Each one of us was powerfully shaped by the family and the environment of our developing years. Our family was the place where we first learned about every important part of human life and human relationships.  We learned our first sense of whether we are lovable, whether others will be there for us.  We learned a sense of whether we should share our feelings or keep them to ourselves.  We learned whether it was OK to be vulnerable, to apologize to admit to being wrong.  We learned what it takes to be admired and desirable.  Is it our appearance?  Our smarts?  Our kindness? 

And we don't learn all of these things in a dry, cognitive way.  All of these things are tied to our deepest emotions.  They are tied to the question of, am I good enough?  Will people want me?  Can I trust people?  Is it safe to be really vulnerable a close to someone?

The lessons from our family of origin aren't just ideas that we have, they are deeply coded emotional beliefs and assumptions about how the world works.  And some of them may be partly conscious, but many of them are so deeply learned and automatic that they are beliefs we hold without being aware of them. 

Freud and his followers believed that we keep things out of our consciousness when we are conflicted about them.  That may be true of certain kinds of issues.  But learning theorists also point out that there are things that we are not conscious of simply because it is a view we hold that we have never questioned. 

 A part of the point of looking at your development in your family of origin is to become more aware of who you are and how you came to be who you are.  This often gives a person a much greater sense of self-understanding and self-acceptance. Exploring these things is a powerful way to change the way your life works now, especially by understanding and changing some of the habits and patterns that you may act out without realizing it.

Relationships
Alcohol and Drugs
Alcohol and Drugs

When people come to therapy to address alcohol or drug problems, there are typically two very important and distinct parts to the project.  The first part involves changing the pattern of substance use, either by striving for abstinence, or by shifting toward truly healthy moderation.  The second part of the project involves repairing one's life and one's relationships once the substance use itself is under control.  This might involve some of these things:

  • Exploring and resolving the underlying emotional and psychological issues that fueled the addiction. This is the process that allows the recovery to be solid and enduring. Often when people have been using substances as an escape, or as "self-medication" for emotional pain, getting sober means feeling more of the depression or the anxiety. The danger is that unless these things are dealt with, they will make it all the more tempting to go back to using, especially during difficult emotional times.
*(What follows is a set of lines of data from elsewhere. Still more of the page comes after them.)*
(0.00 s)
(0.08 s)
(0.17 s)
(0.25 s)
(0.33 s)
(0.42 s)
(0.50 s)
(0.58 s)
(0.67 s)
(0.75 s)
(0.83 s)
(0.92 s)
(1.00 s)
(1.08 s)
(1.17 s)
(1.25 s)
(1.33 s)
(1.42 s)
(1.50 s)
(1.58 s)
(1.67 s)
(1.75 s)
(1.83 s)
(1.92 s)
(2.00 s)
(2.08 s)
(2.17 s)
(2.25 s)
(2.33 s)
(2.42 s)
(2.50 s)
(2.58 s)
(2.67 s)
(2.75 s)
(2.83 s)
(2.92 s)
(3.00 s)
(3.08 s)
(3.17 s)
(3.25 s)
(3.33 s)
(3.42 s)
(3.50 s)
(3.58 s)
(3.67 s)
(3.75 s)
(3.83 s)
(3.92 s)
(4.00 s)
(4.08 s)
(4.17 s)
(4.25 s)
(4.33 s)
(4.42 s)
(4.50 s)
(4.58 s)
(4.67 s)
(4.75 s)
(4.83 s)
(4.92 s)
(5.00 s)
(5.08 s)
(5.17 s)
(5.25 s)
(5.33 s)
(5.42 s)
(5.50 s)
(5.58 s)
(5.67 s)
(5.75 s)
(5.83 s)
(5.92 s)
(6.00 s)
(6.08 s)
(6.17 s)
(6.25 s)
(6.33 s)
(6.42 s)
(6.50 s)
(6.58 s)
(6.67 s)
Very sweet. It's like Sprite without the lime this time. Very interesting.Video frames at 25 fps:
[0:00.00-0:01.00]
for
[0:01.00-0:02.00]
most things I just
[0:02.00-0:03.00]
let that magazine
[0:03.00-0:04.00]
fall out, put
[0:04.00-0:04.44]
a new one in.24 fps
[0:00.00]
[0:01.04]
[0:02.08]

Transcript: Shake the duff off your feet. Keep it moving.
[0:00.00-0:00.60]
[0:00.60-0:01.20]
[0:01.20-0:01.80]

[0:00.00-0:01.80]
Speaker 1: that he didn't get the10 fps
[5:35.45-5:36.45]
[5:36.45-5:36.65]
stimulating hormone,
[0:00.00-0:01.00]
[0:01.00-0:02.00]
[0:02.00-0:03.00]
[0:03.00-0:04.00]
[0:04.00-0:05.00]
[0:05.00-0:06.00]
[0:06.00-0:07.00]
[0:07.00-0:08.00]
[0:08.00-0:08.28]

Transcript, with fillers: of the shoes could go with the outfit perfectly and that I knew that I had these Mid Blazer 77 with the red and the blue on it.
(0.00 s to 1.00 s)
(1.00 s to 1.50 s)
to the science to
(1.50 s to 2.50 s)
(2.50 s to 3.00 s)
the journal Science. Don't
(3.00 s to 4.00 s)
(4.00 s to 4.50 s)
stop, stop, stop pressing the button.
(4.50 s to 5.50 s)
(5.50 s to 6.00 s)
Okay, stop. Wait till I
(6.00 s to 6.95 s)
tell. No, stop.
  • Repairing the damage done to your life and your relationships while the addiction was going on.

  • Dealing with the after effects of growing up with an addiction in the family. There are a number of tragic experiences that are often part of growing up in an alcoholic family. Inconsistency and neglect can be very hard on the child's self esteem, and can make it very hard for a person to feel secure and trusting, even toward loved ones. Often children never learn the skills of talking through family problems, talking about painful emotions, or handling conflicts in appropriate ways.

  • Therapy can help spouse or family member figure out how to deal with addiction in a loved one.